| Try it |
Write out the records beneath this line exactly as they appear, minus any images.

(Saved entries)
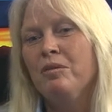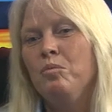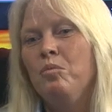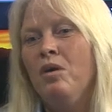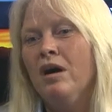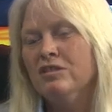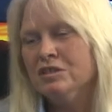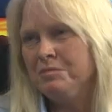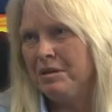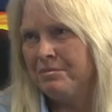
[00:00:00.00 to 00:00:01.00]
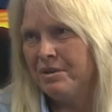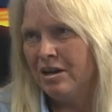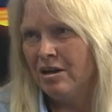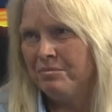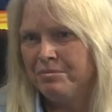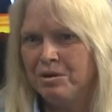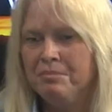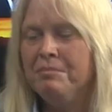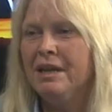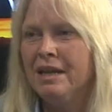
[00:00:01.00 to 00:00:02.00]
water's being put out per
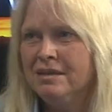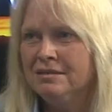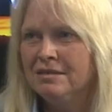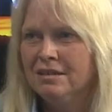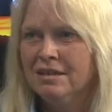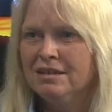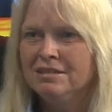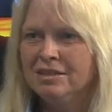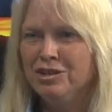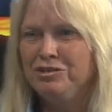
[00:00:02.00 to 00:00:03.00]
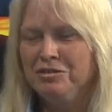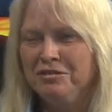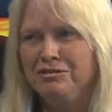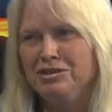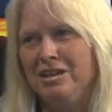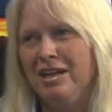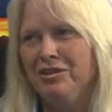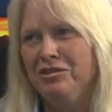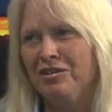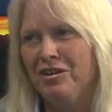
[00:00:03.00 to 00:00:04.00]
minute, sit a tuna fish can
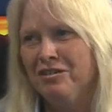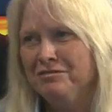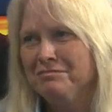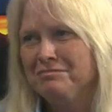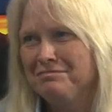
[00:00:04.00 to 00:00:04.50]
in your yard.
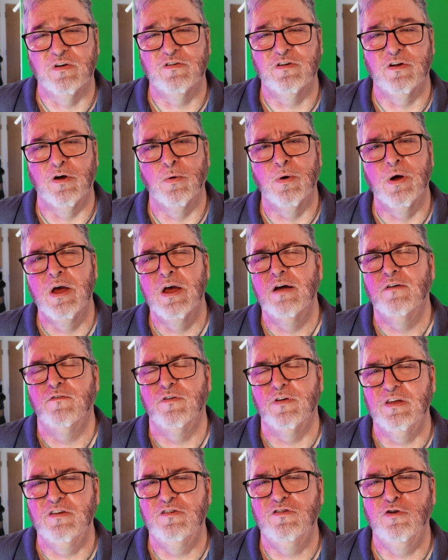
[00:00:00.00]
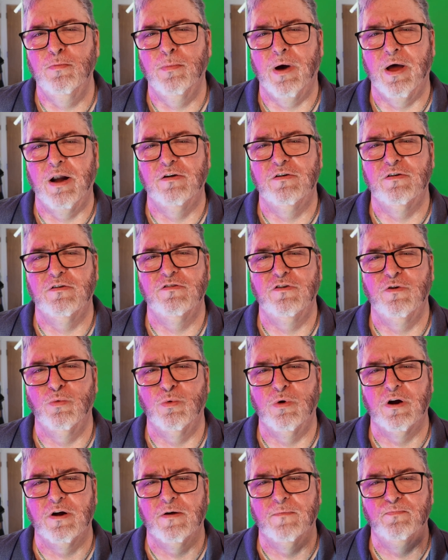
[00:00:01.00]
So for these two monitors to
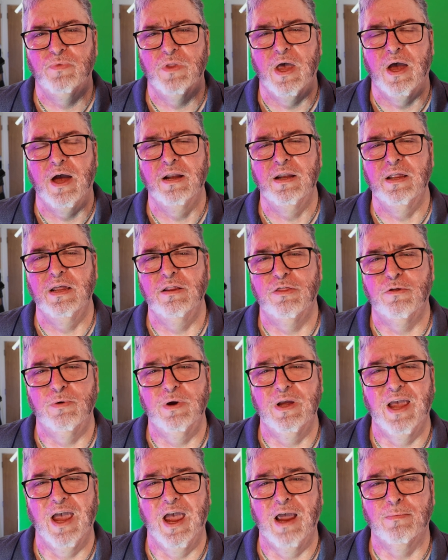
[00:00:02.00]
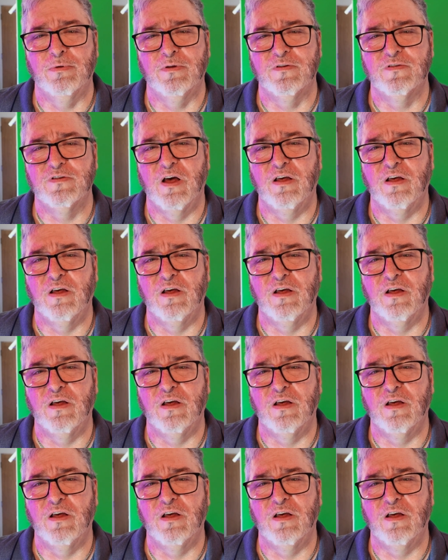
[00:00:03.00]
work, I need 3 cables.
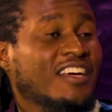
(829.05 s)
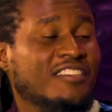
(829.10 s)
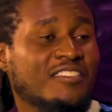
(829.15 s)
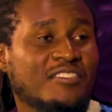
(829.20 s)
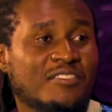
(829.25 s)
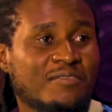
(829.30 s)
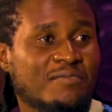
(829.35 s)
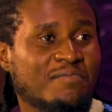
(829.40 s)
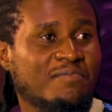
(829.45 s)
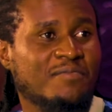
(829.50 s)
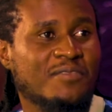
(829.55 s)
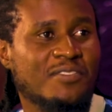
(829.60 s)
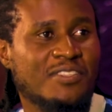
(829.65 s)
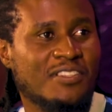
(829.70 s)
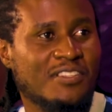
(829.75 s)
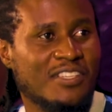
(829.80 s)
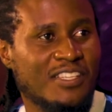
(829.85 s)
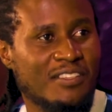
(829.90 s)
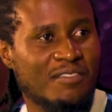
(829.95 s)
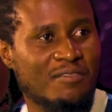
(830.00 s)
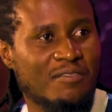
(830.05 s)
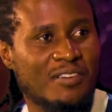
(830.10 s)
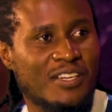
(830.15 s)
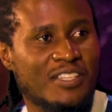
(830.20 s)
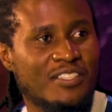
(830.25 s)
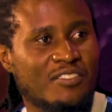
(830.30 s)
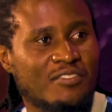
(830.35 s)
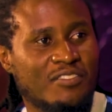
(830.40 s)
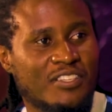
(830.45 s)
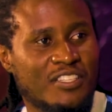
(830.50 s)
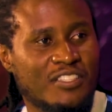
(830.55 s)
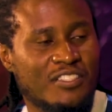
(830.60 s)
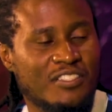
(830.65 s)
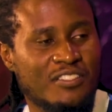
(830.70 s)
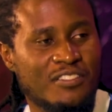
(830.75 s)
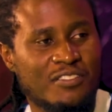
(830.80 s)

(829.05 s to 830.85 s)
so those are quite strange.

| Answer below |
[00:00:00.00 to 00:00:01.00]
[00:00:01.00 to 00:00:02.00]
water's being put out per
[00:00:02.00 to 00:00:03.00]
[00:00:03.00 to 00:00:04.00]
minute, sit a tuna fish can
[00:00:04.00 to 00:00:04.50]
in your yard.
[00:00:00.00]
[00:00:01.00]
So for these two monitors to
[00:00:02.00]
[00:00:03.00]
work, I need 3 cables.
(829.05 s)
(829.10 s)
(829.15 s)
(829.20 s)
(829.25 s)
(829.30 s)
(829.35 s)
(829.40 s)
(829.45 s)
(829.50 s)
(829.55 s)
(829.60 s)
(829.65 s)
(829.70 s)
(829.75 s)
(829.80 s)
(829.85 s)
(829.90 s)
(829.95 s)
(830.00 s)
(830.05 s)
(830.10 s)
(830.15 s)
(830.20 s)
(830.25 s)
(830.30 s)
(830.35 s)
(830.40 s)
(830.45 s)
(830.50 s)
(830.55 s)
(830.60 s)
(830.65 s)
(830.70 s)
(830.75 s)
(830.80 s)

(829.05 s to 830.85 s)
so those are quite strange.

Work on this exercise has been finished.